Research into using cancer vaccines to activate of the immune system to treat cancer has increased significantly in recent years. The first therapeutic cancer vaccine for prostate cancer was approved by the FDA in 2010. Now there are several other therapeutic cancer vaccines in development.
Cancer vaccines are said to be highly specific with limited side effects. The market for cancer vaccines is poised to dramatically increase to over $7 billion by 2015, as therapeutic vaccines become used both as a stand-alone front-line treatment and as a combination treatment with other existing therapies.
Vaxil Biotheraputics, an Israeli biotechnology company is developing a vaccine that is designed to prevent cancer from returning. The company, based in Nes Ziona, Israel, has developed ImMucin, a prophylactic cancer vaccine that can trigger a response in about 90 percent of all types of cancer. According to Julian Levy, Vaxil's CFO, the company is "trying to harness the natural power of the immune system to fight against cancer by seeking out cancer cells and destroying them."

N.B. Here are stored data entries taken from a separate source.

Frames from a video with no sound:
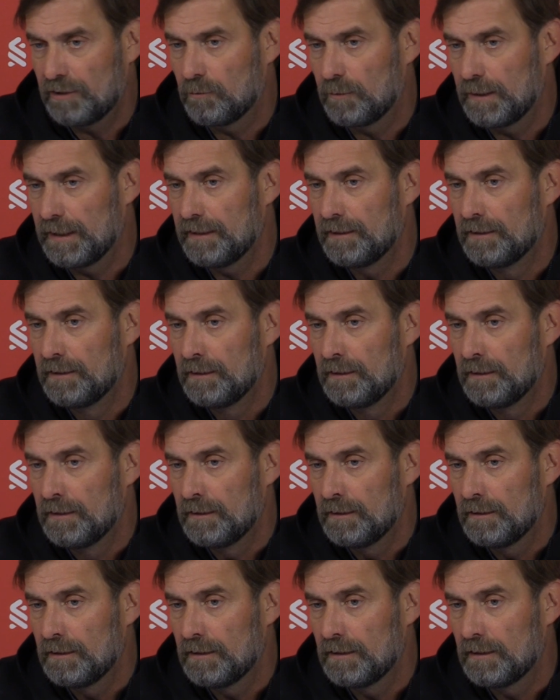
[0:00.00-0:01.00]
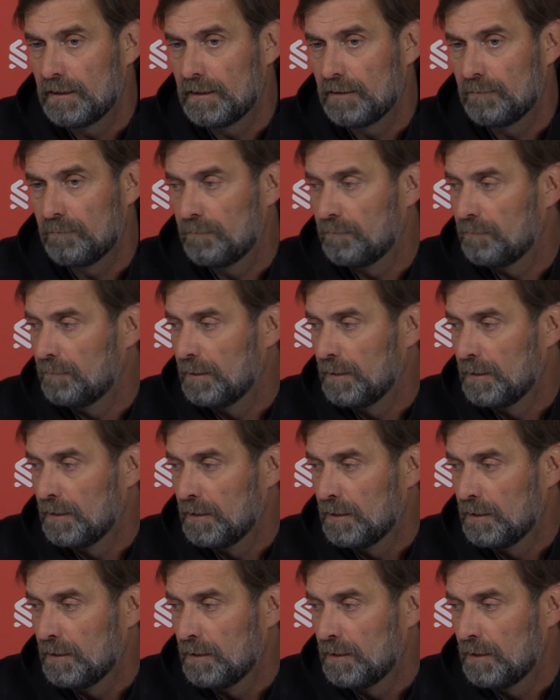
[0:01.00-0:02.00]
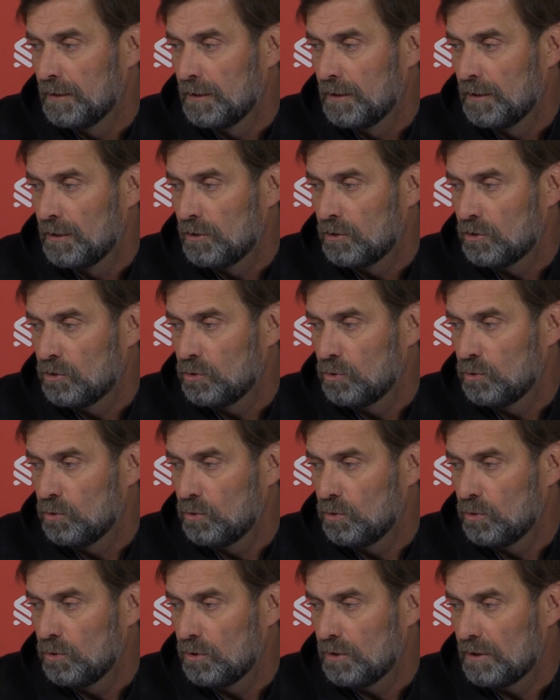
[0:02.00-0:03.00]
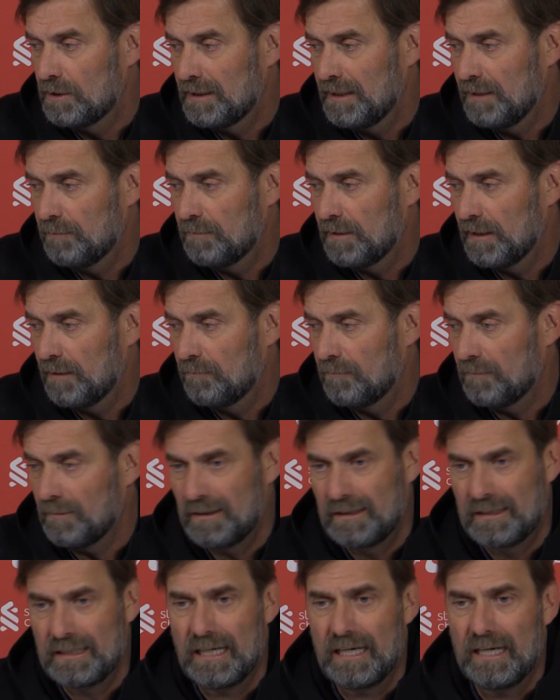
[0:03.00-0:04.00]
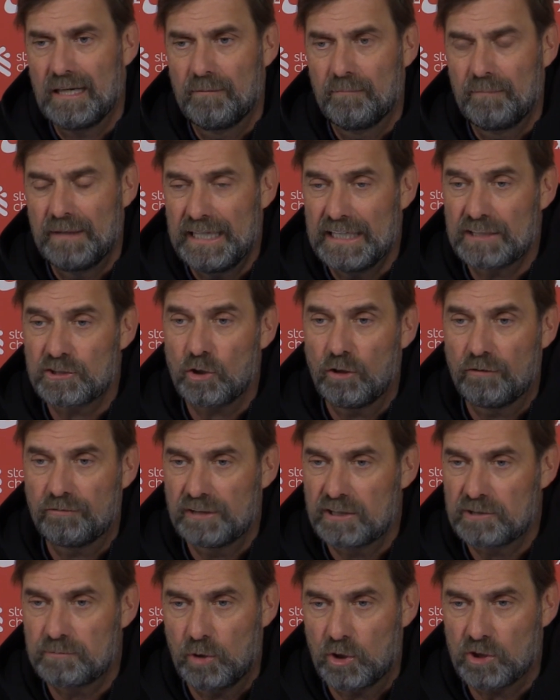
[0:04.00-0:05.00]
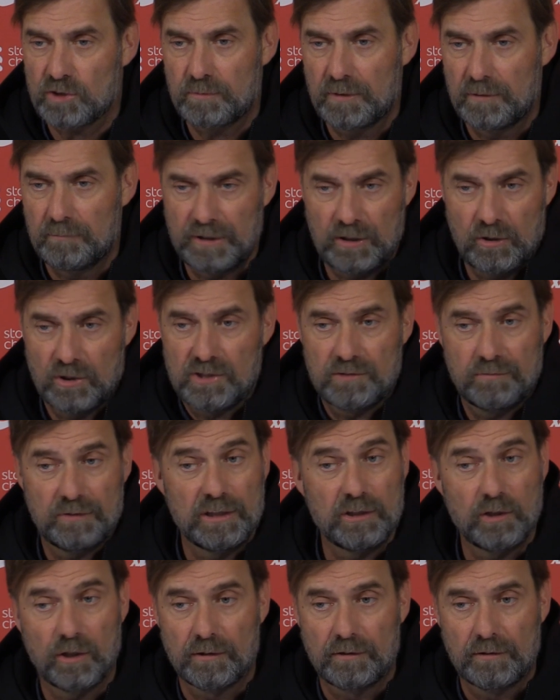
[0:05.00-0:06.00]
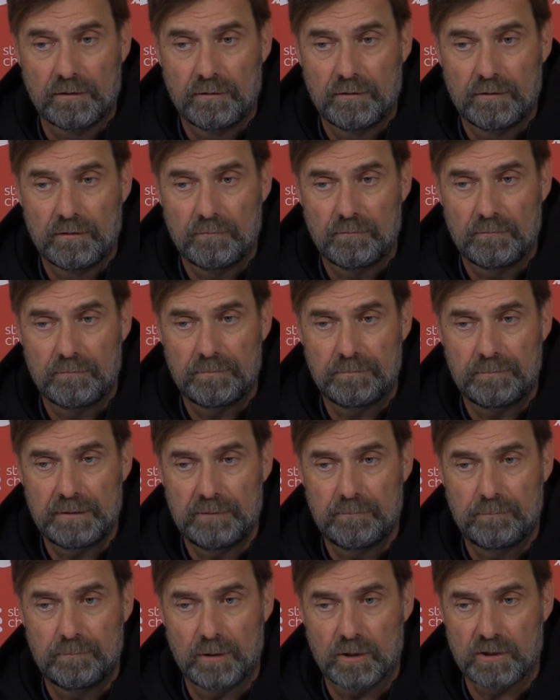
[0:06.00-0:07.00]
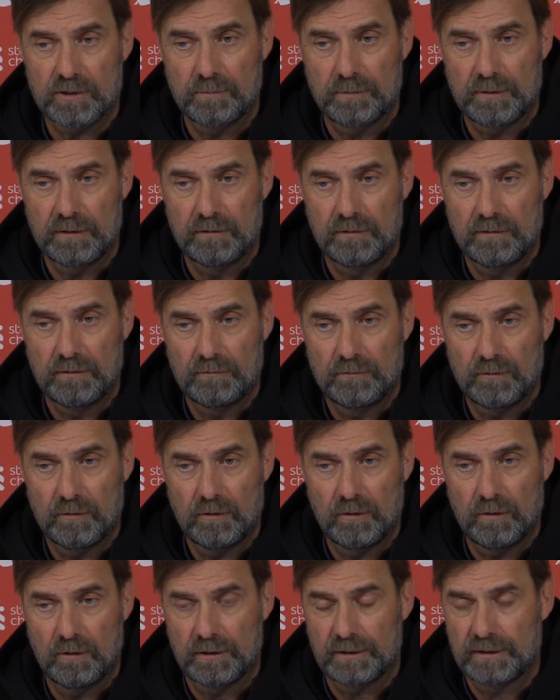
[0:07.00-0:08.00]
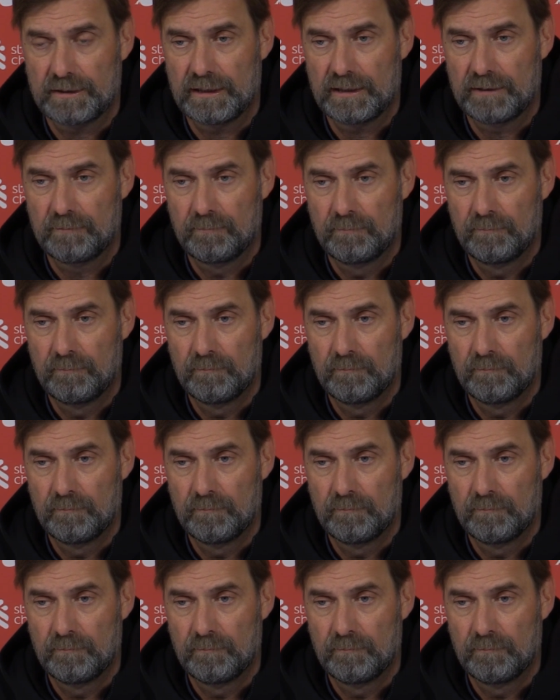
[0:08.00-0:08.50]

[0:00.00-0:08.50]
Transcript: a way to keep them calm as often as possible, because it will not be possible all the time.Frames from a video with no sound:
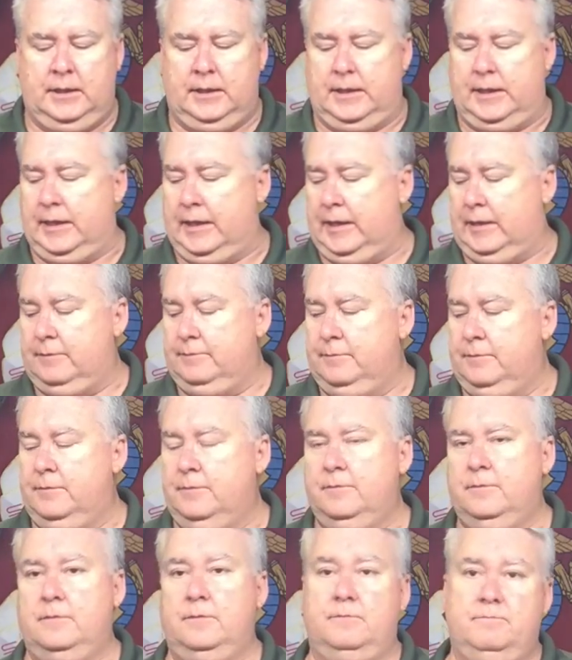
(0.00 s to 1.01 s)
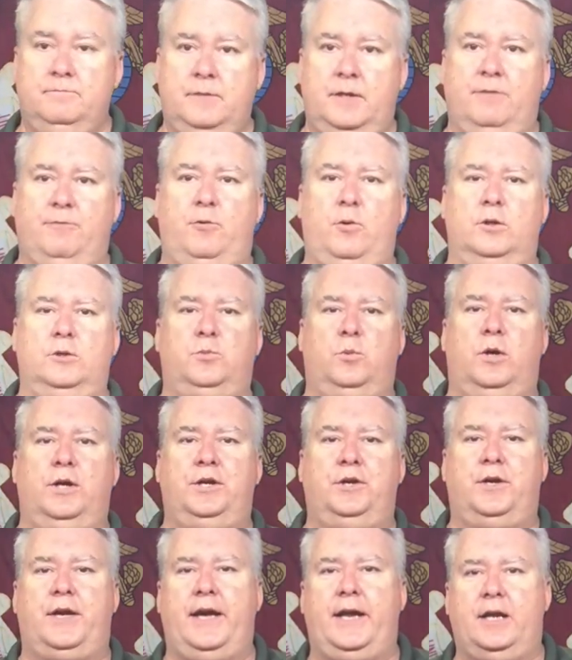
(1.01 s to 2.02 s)
Of course, one
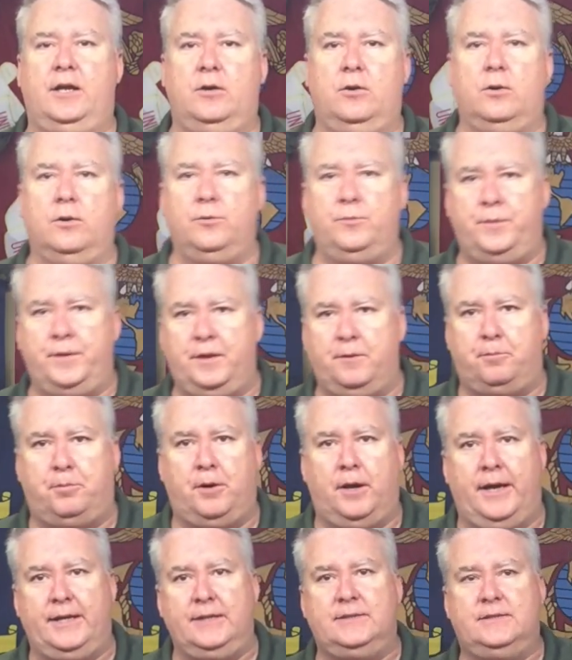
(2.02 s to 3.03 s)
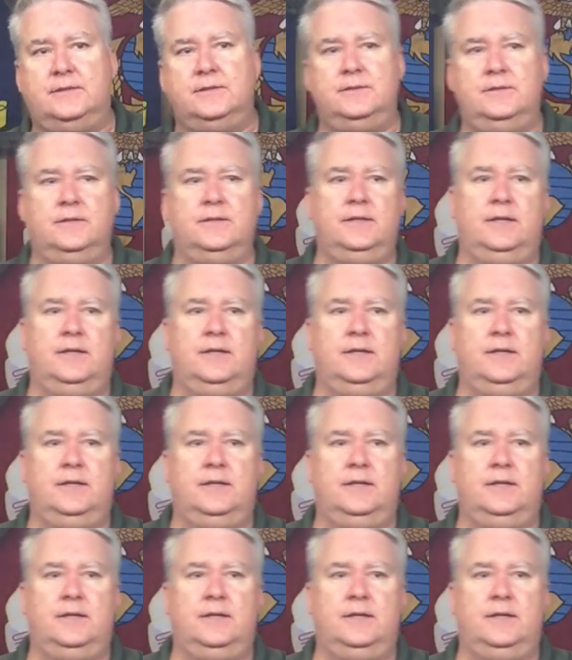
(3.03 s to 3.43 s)
you can't ignore would be the price.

ImMucin is a 21-mer synthetic vaccine composed of the entire signal peptide domain of the MUC1 protein. ImMucin is intended to stimulate the patient's own immune system to control cancer by reacting to the natural corresponding MUC1 antigen as expressed on the surface of cancer cells.
The vaccine is not a replacement for traditional cancer treatments such as chemotherapy or radiation. Instead, Vaxil is targeting a different stage in the patient's battle against cancer, specifically the early stages of the detection, as well as during remission. Because the drug requires a relatively healthy body in order to be fully effective, it will not be helpful to cancer patients in advanced stages of the disease. Unlike traditional vaccines, ImMucin is given to people who are already sick, and it acts like a drug that has physiological effects when introduced to the body.
ImMucin stimulates a part of the immune system and guides it to attack cells with markers that indicate the presence of cancer. According to the company, by introducing the drug during an early stage of cancer, it trains the patient's immune system to destroy cancer cells if the disease recurs.
ImMucin is a small and defined domain expressed only on tumor cells and not in the blood stream. It does not contain any non-specific epitopes that could reduce specific anti-cancer immunity. ImMucin was shown to selectively be expressed on tumor cells in association with MHC molecules to ensure specific anti-cancer activity. ImMucin can bind multiple MHC Class I and Class II alleles for broader immunity by multiple T cell clones, and it is applicable to the entire population. It has internal antigen-specific "adjuvant-like" properties that can reduce the need for additional external adjutants. It can efficiently deal with immune escape mechanism mediated by cancer cells.
Extensive preclinical studies have demonstrated that mMucin is highly effective in inducing a robust and broad T cell immunity against MUC1 expressing tumors in various in-vitro assays. In in vivo studies, the anti-MUC1 immunity induced by ImMucin performed better than other MUC1-dervied peptide epitopes including the antigen sequence in the BLP-25 vaccine (Merck AG) currently in Phase III studies. This immune response has been consistent throughout Vaxil's clinical trials on the vaccine during the past few years. Vaxil ran trials exclusively on multiple myeloma patients until January 2014, when it began trials on breast cancer patients.